What this task involves
Nothing but the text belongs in the answer: the listing below, copied exactly, without pictures.

□ □ □ □ □

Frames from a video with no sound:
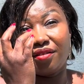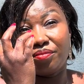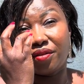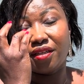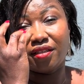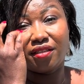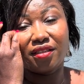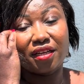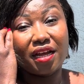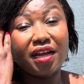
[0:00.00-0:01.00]
but
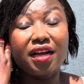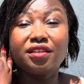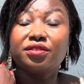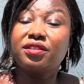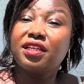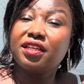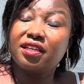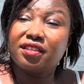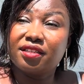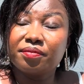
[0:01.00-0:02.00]
I had to take
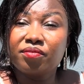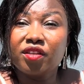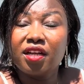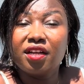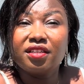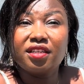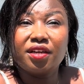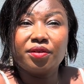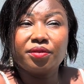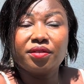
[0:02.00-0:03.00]
it.
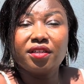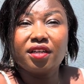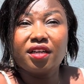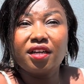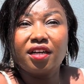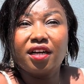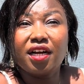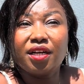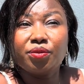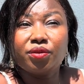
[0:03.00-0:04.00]
Now,
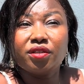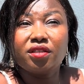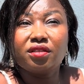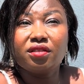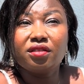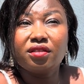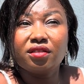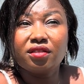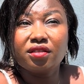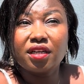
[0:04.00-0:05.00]
I
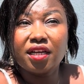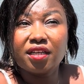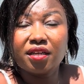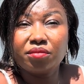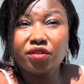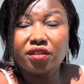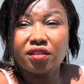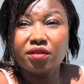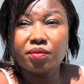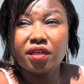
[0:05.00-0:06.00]
came to
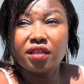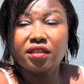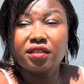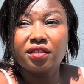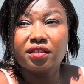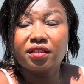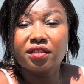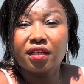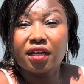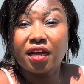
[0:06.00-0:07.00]
this place.
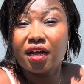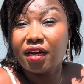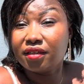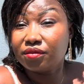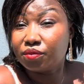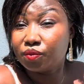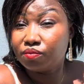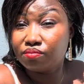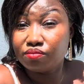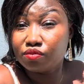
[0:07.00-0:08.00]
I
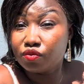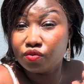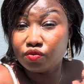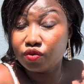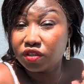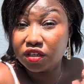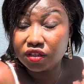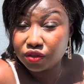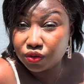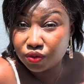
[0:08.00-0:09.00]
would
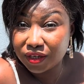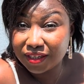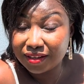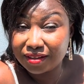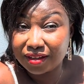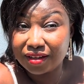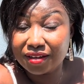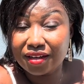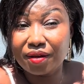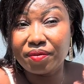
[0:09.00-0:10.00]
not do
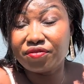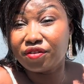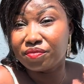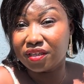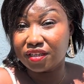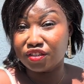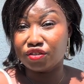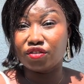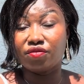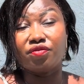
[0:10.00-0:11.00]
anything apart from making
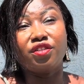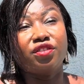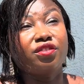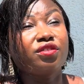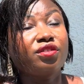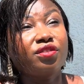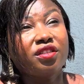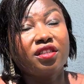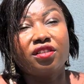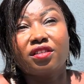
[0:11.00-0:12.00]
YouTube videos. So you
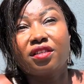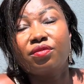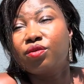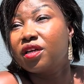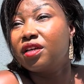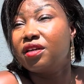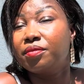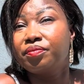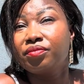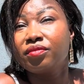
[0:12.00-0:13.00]
see yourself waking up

□ □ □ □ □

Solved exercise
Frames from a video with no sound:
[0:00.00-0:01.00]
but
[0:01.00-0:02.00]
I had to take
[0:02.00-0:03.00]
it.
[0:03.00-0:04.00]
Now,
[0:04.00-0:05.00]
I
[0:05.00-0:06.00]
came to
[0:06.00-0:07.00]
this place.
[0:07.00-0:08.00]
I
[0:08.00-0:09.00]
would
[0:09.00-0:10.00]
not do
[0:10.00-0:11.00]
anything apart from making
[0:11.00-0:12.00]
YouTube videos. So you
[0:12.00-0:13.00]
see yourself waking up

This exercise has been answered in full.